Is it time for ECB to moderate its stimulus? The data say 'yes'

Is it time for ECB to moderate its stimulus? The data say 'yes' · CNBC

The latest data on euro area's economic growth, employment creation, price stability and credit aggregates suggest that the European Central Bank 's (ECB) extraordinary monetary expansion has been effective, and that a revision of its current policy stance would seem appropriate.

In the year to the first quarter, the monetary union's economy continued to advance along a steady 1.6 percent growth path, with a significant acceleration since last January. Industrial output and household spending also showed that the activity's forward momentum was widely shared within this group of 19 countries with very different economic structures and fundamentals.

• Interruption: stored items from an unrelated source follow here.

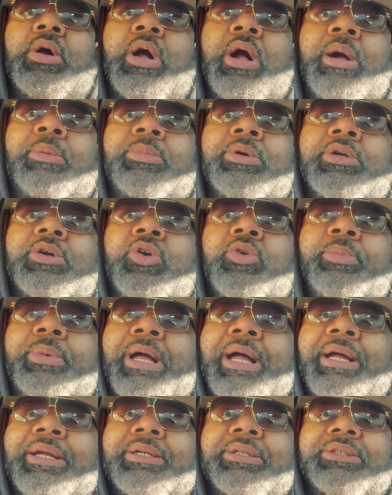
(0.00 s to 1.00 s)
I'm going to go
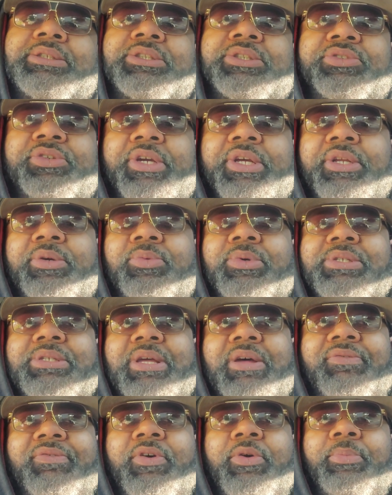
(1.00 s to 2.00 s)
back into trading once
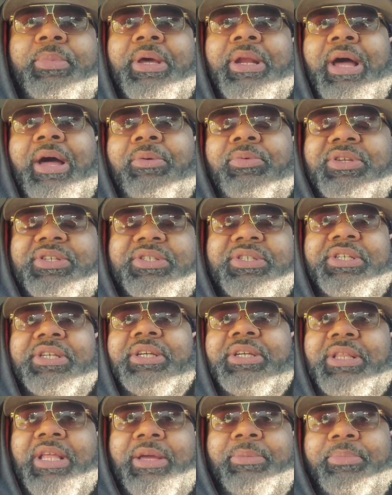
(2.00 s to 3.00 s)
I felt better. I was
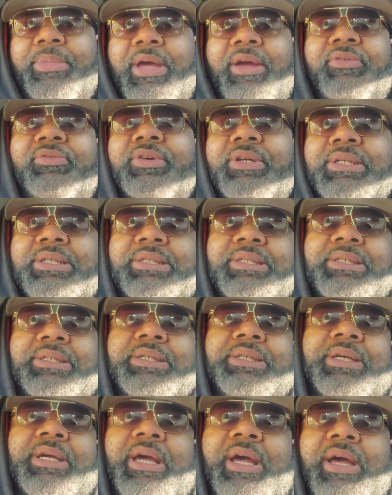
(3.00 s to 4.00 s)
sick, like bedridden
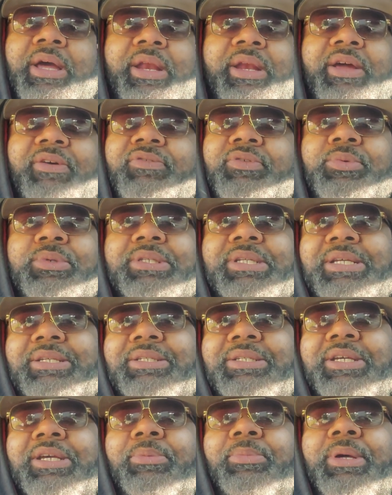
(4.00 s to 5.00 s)
sick. I never was that
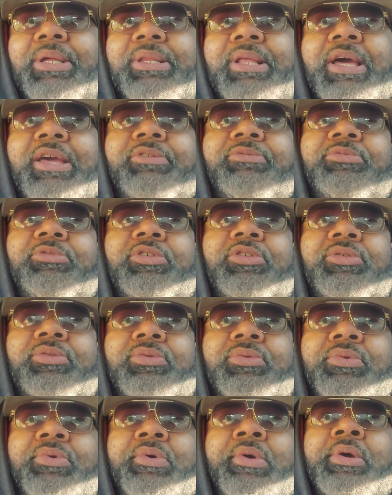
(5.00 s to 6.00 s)
sick in my life, bro.
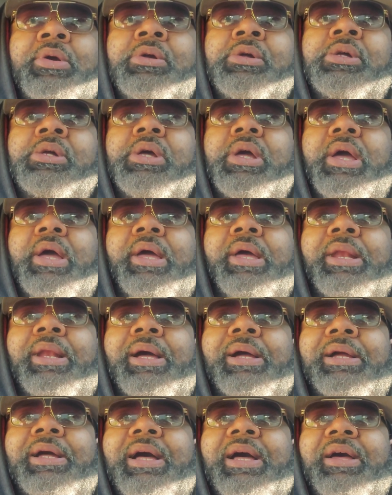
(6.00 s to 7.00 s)
And
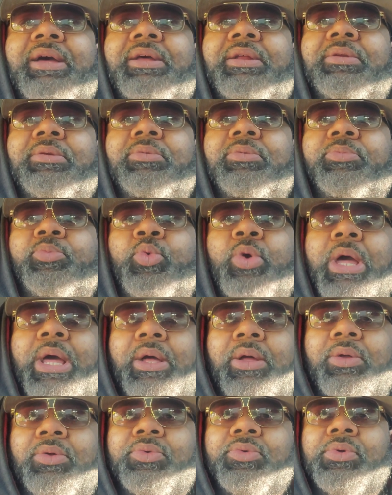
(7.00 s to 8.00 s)
I got
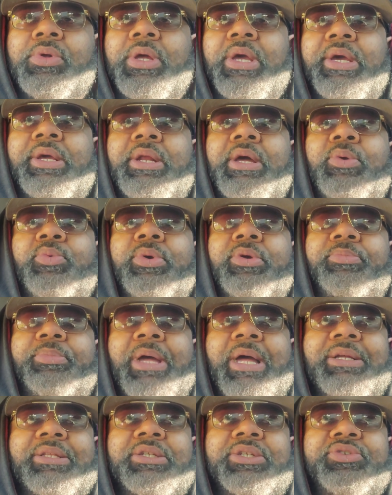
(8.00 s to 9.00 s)
well, and I went
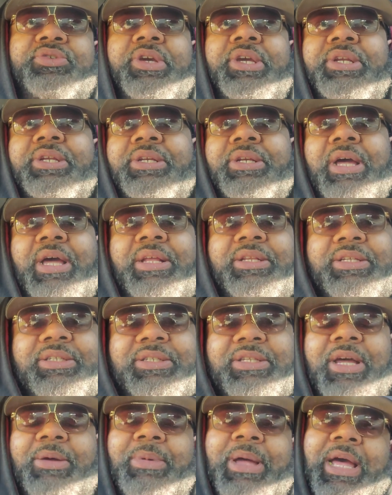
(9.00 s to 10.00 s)
back to trading.
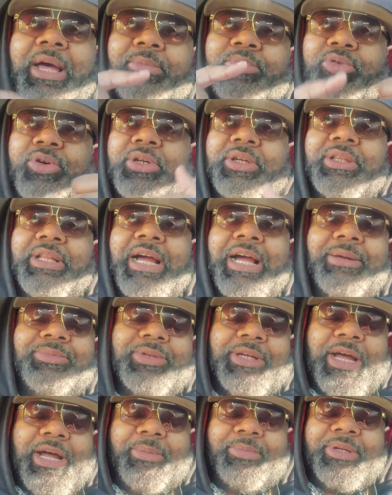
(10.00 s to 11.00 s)
This time I had brought a
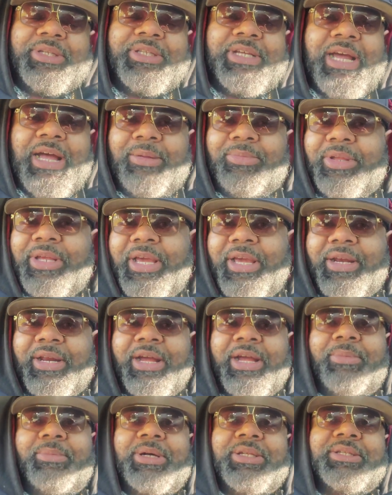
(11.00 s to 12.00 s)
laptop, a tablet, and
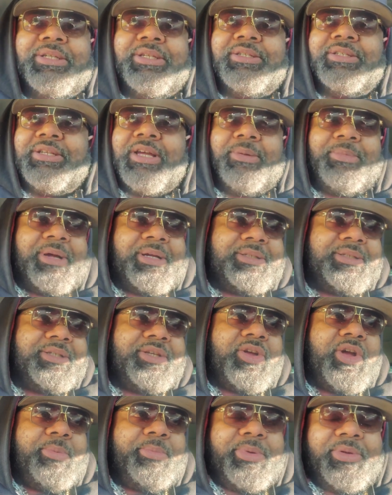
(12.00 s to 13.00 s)
I had my desktop. I was
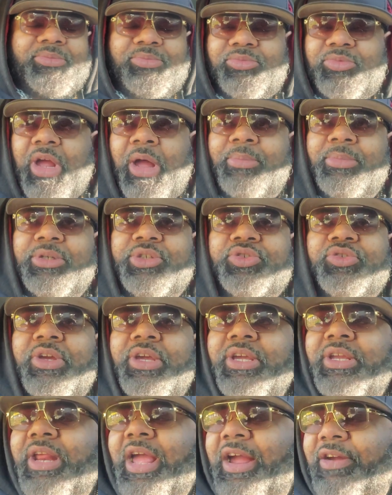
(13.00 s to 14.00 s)
like, yo, I'm a
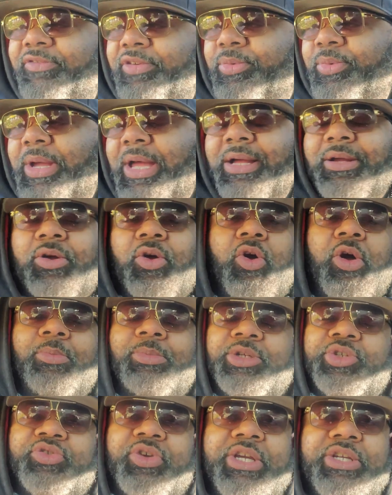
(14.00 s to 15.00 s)
trade. Everywhere I go,
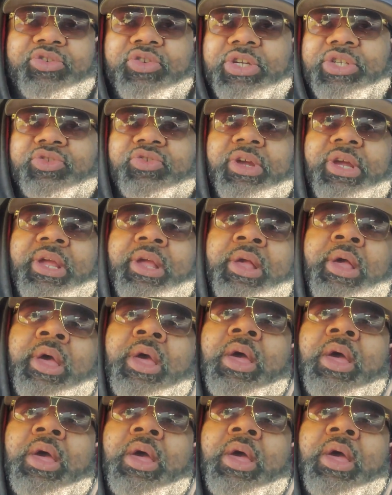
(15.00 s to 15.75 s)
I'm a trade.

That is a laudable achievement in view of resource constraints facing the euro area. Here is what that means: Given that the sum of productivity and labor force growth indicates a noninflationary growth potential of less than 1 percent (i.e., somewhere between 0.8 and 0.9 percent), a sustained actual growth rate of 1.6 percent is a cause for cheer, unless you want to worry – as Germans do - about the (long-term?) inflation implications.

The labor market data explain these lingering German anxieties. The jobless rate in the euro area fell to 10.2 percent in March from 11.2 percent a year earlier, as advancing economic growth cut the unemployment by 1.5 million to a total of 16.4 million.

MIA: European solidarity

Germany 's fully employed economy showed only 4.2 percent people out of work – the lowest in the euro area – compared with 24.4 percent in Greece and 20.4 percent in Spain . Sadly, the differences in youth unemployment (persons under 25) are even starker: 6.9 percent in Germany (again the lowest in the euro area) and 51.9 percent in Greece, 45.5 percent in Spain and 36.7 percent in Italy.

No wonder that growing labor market tensions led the German Chancellor Angela Merkel to invite – without any consultation with other euro area countries – all comers from the Middle East and Central Asia. With Germany's unit labor costs growing at an average annual rate of 2.5 percent over the last four years (more than double the euro area's average of 1.1 percent, and an entire percentage point above America's 1.7 percent), Berlin was rightly concerned about its competitive standing on world export markets.

The only question is this: Why did not Germany invite some of its fellow Europeans from desperately poor Melilla, Andalucía, Extremadura (Spain) and Dytiki Ellada (Greece), where unemployment rates currently range from 28.5 percent to 34 percent, and where the destitute youth jobless rates go from 55.4 percent to a heart-rending 79.2 percent.